Alternative reasons for diving may be energy conservation, thermoregulation or navigation. It is possible for fish to conserve energy by gently gliding during descents before rapid active swimming on ascents to the surface (Kawabe et al. 2004; Gleiss et al. 2011). However, the Atlantic salmon of the current study showed a wide range of diving patterns, and average vertical speeds of descent were similar to those of ascent, so there was no strong evidence to suggest that this was occurring, either on out migration or return. Thermoregulation has been suggested as an influence on diving (Reddin et al. 2004). However, this is also not likely to be a primary cause of diving in the current study because depth-dependent variation in temperature was too small for this to provide a thermoregulatory advantage, evident from the fact that changes in internal body temperature during dives were negligible. Diving for the purpose of navigation is possible, involving individuals exploring different layers within the water column to find cues for navigating out of the fjord and back to the natal river. Atlantic salmon return to their natal river with a high precision, and seemingly use cues sequentially learned during outward migration to orient through near-coastal and fjord areas to locate the natal river (Hansen et al. 1993). The Atlantic salmon did not dive to depths consistent with them interacting with the fjord bottom. However, we speculate that diving may be associated with exploring water layers. This may be particularly important for the type of fjord considered, which is influenced by wind-induced surface currents that may affect longitudinal gradients in surface water properties, and which becomes stratified in summer such that there is a warmer, lower salinity 5–10 m surface layer overlying cooler and more saline waters (Skarðhamar et al. 2018).

Conclusion

Adult Atlantic salmon migrating through a fjord showed a wide range of individual behaviours, both on out migration as post-spawners and on return to the natal river. The diving behaviour of post-spawners was characterized by frequent, shallow dives on entering the fjord, which changed to deeper dives further out in coastal waters. That of returning adults was characterized by shorter and shallower dives as they approached the fjord and river. Most adults captured in the fjord and nearby coast by bag net fishers had not fed in the days immediately before recapture, suggesting that feeding in the fjord and nearby coastal waters was rare.

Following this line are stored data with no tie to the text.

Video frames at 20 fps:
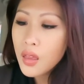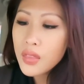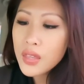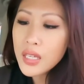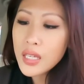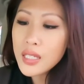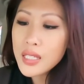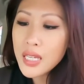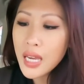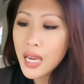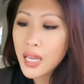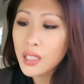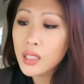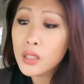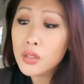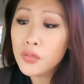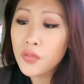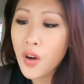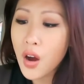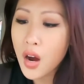The
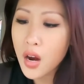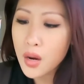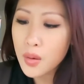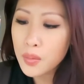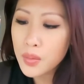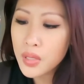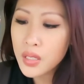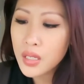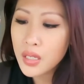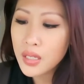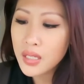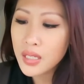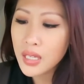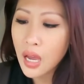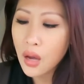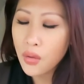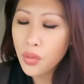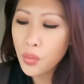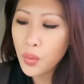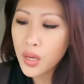Taylor Farms
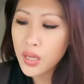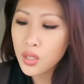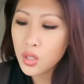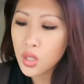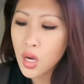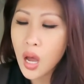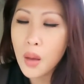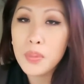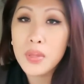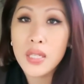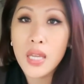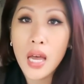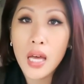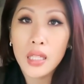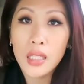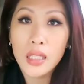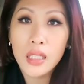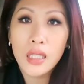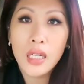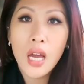Southwest Chop
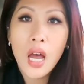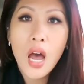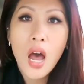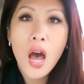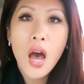Salad.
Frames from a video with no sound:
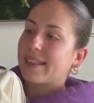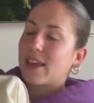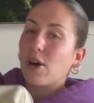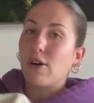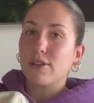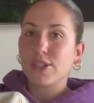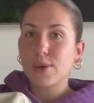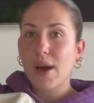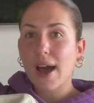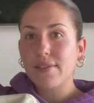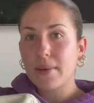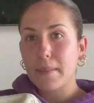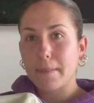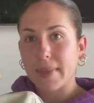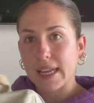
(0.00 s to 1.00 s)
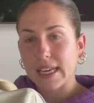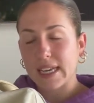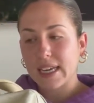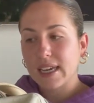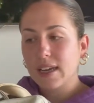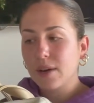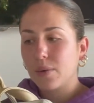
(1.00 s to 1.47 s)
They also have a
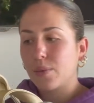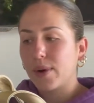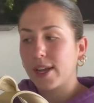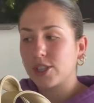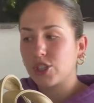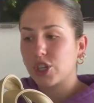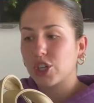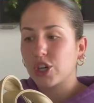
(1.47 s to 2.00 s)
mini, which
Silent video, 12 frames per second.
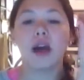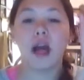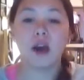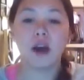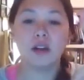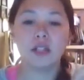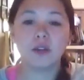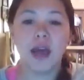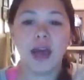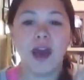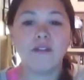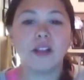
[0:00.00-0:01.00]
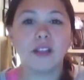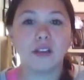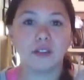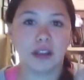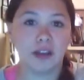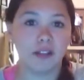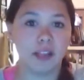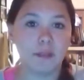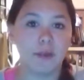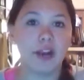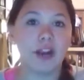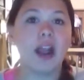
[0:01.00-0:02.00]
I also have a little nail
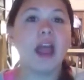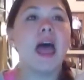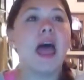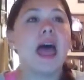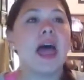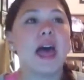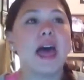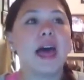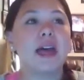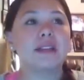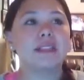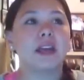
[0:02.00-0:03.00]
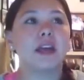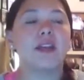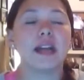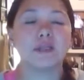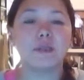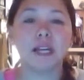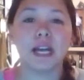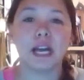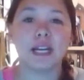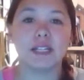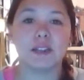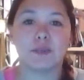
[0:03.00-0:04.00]
clipper, and that's
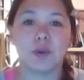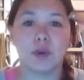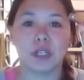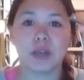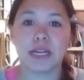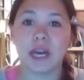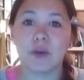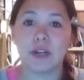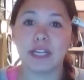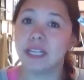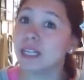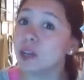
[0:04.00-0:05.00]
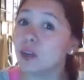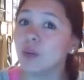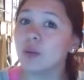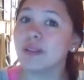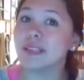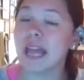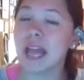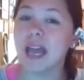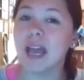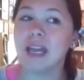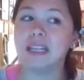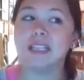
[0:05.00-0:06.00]
because, of course, right now we're in clinicals,
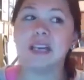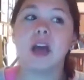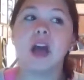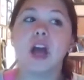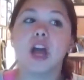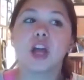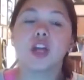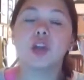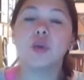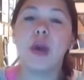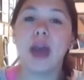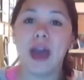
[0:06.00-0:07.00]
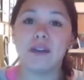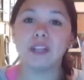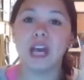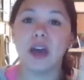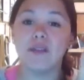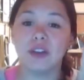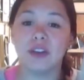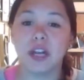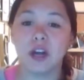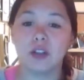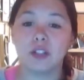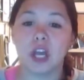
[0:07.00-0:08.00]
and you have to have your
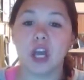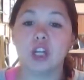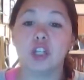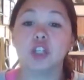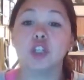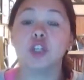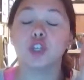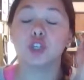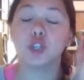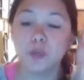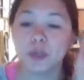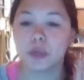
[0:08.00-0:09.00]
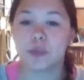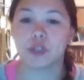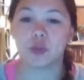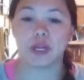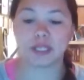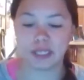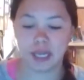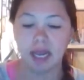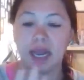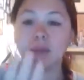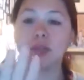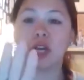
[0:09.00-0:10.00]
nails super, super short.
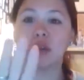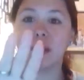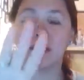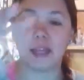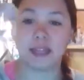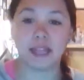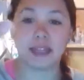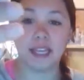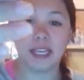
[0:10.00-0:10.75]
And I'm talking about like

Those which had fed preyed exclusively on epipelagic fish species (mainly herring, and some capelin). Given the general lack of feeding, and lack of evidence of feeding on demersal species, it can be inferred that the short, frequent diving is not strong evidence of feeding within fjords. Based on the lack of alternative explanations for diving, it can be hypothesized that the diving recorded during entry into the fjord from the river, and during return from sea, may be mainly for the purpose of finding navigation cues within a vertically stratified fjord that is characterized by complex horizontal circulation patterns.